* [What you have to do]: Only the lines from the one containing "Video frames at" through the one containing "(5.40 s to 6.30 s)" should be printed, exactly as they appear below, with both ends included.

* [Extracted information]:

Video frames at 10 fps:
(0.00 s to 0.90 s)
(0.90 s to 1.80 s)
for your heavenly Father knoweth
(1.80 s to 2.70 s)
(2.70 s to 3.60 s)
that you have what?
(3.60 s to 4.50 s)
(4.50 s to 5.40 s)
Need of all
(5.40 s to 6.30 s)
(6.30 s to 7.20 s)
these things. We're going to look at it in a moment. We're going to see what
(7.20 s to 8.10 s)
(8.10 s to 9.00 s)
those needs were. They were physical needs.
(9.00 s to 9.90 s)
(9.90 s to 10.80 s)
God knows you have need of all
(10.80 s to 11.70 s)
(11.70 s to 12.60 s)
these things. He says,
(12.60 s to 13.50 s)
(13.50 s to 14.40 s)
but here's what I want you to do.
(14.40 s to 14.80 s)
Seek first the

* * *

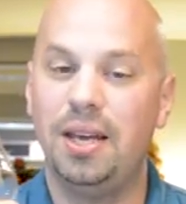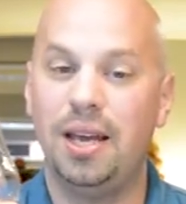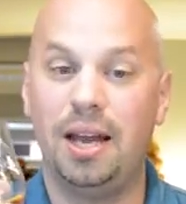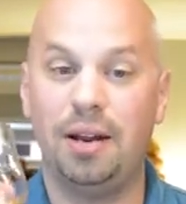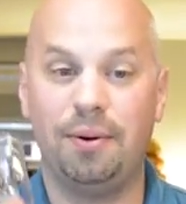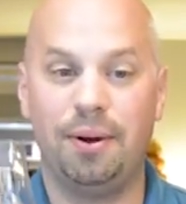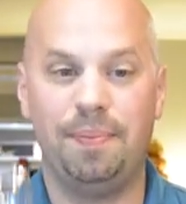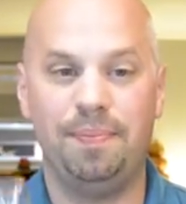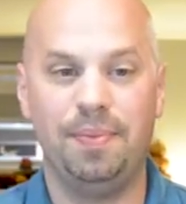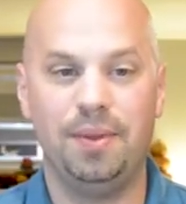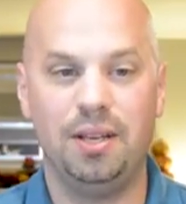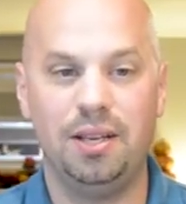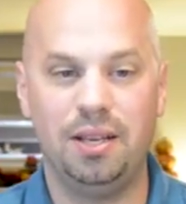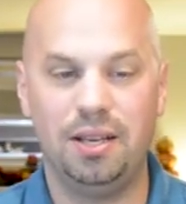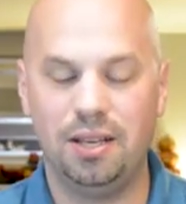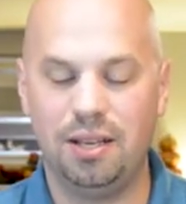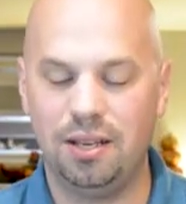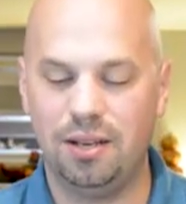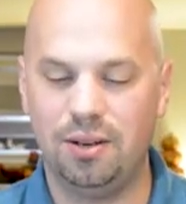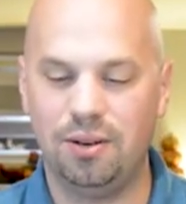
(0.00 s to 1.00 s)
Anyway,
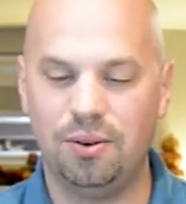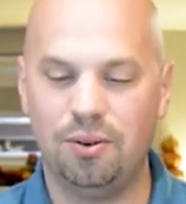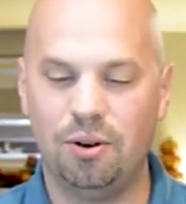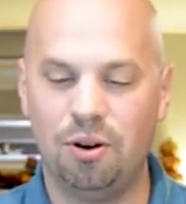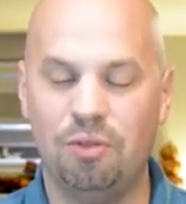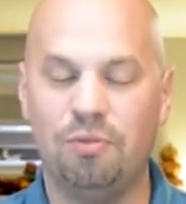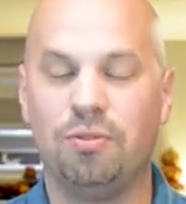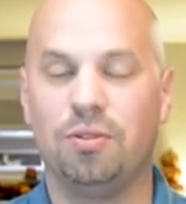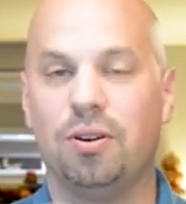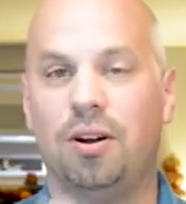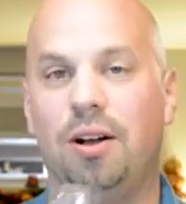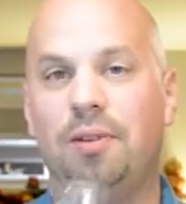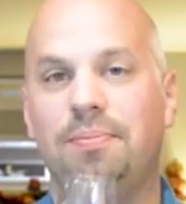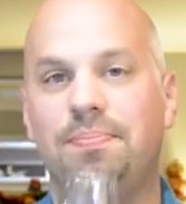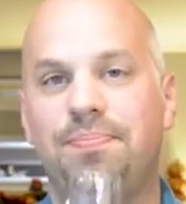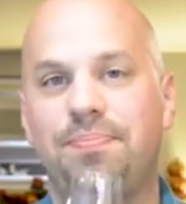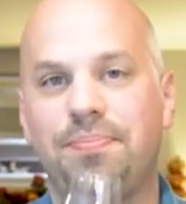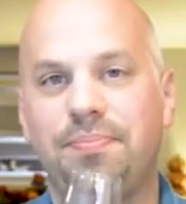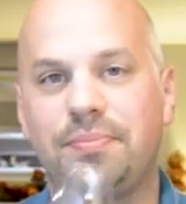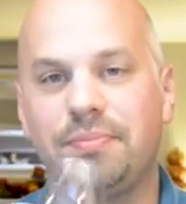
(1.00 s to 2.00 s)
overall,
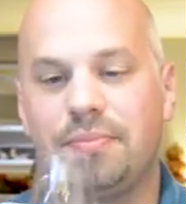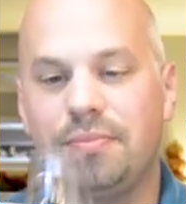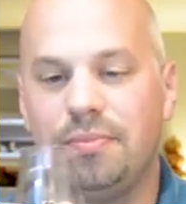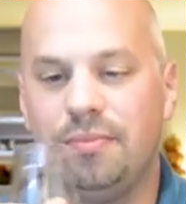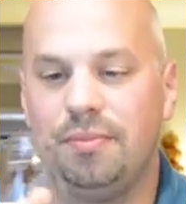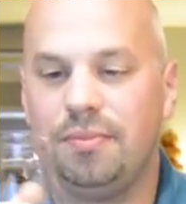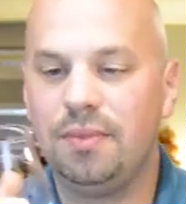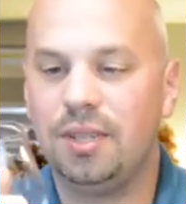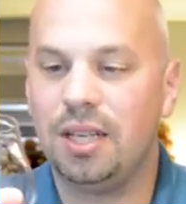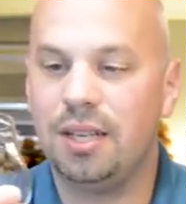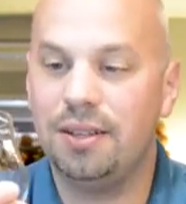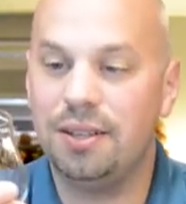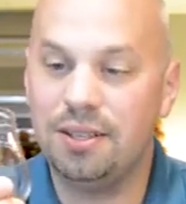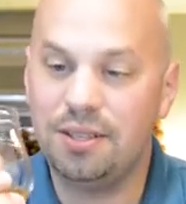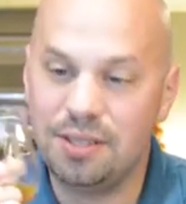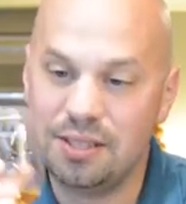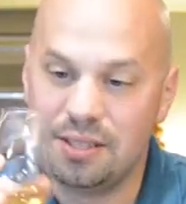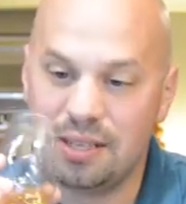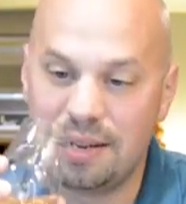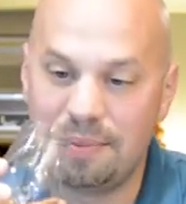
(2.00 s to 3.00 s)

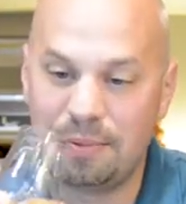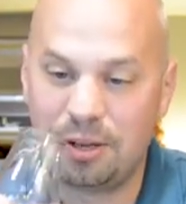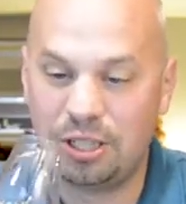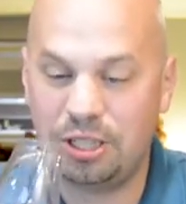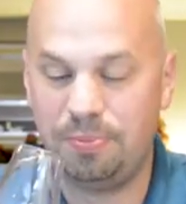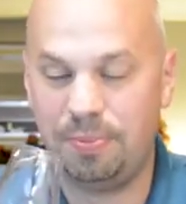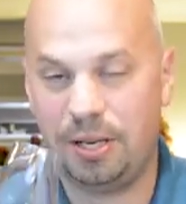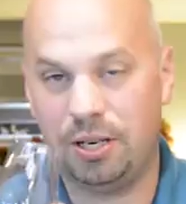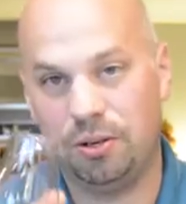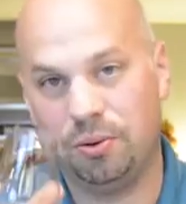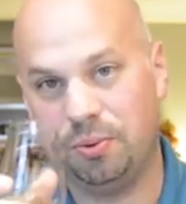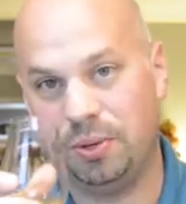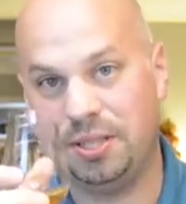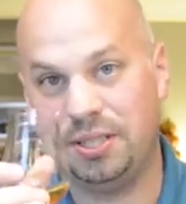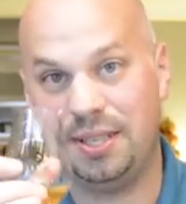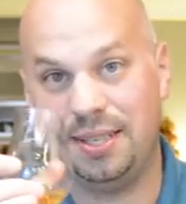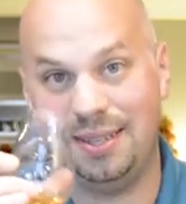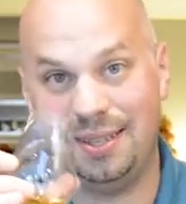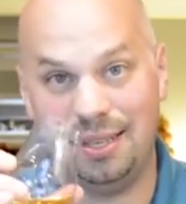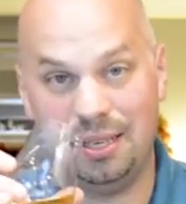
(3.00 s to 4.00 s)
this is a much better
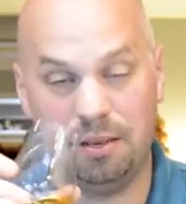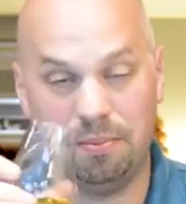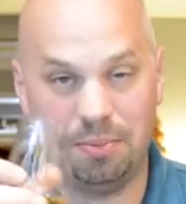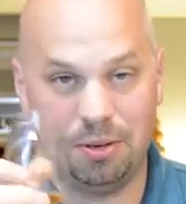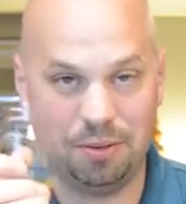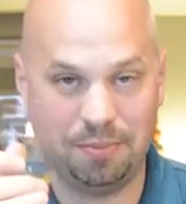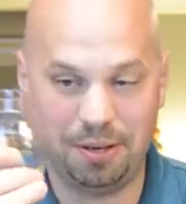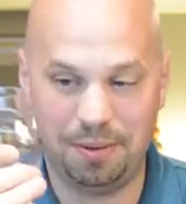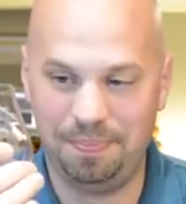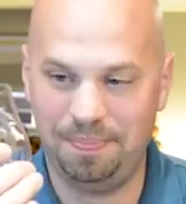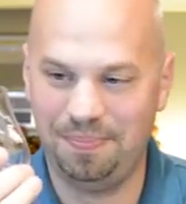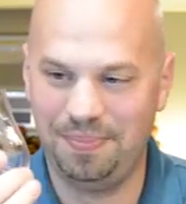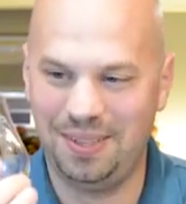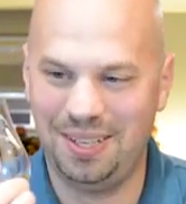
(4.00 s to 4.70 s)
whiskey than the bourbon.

* [Answer area]:
Video frames at 10 fps:
(0.00 s to 0.90 s)
(0.90 s to 1.80 s)
for your heavenly Father knoweth
(1.80 s to 2.70 s)
(2.70 s to 3.60 s)
that you have what?
(3.60 s to 4.50 s)
(4.50 s to 5.40 s)
Need of all
(5.40 s to 6.30 s)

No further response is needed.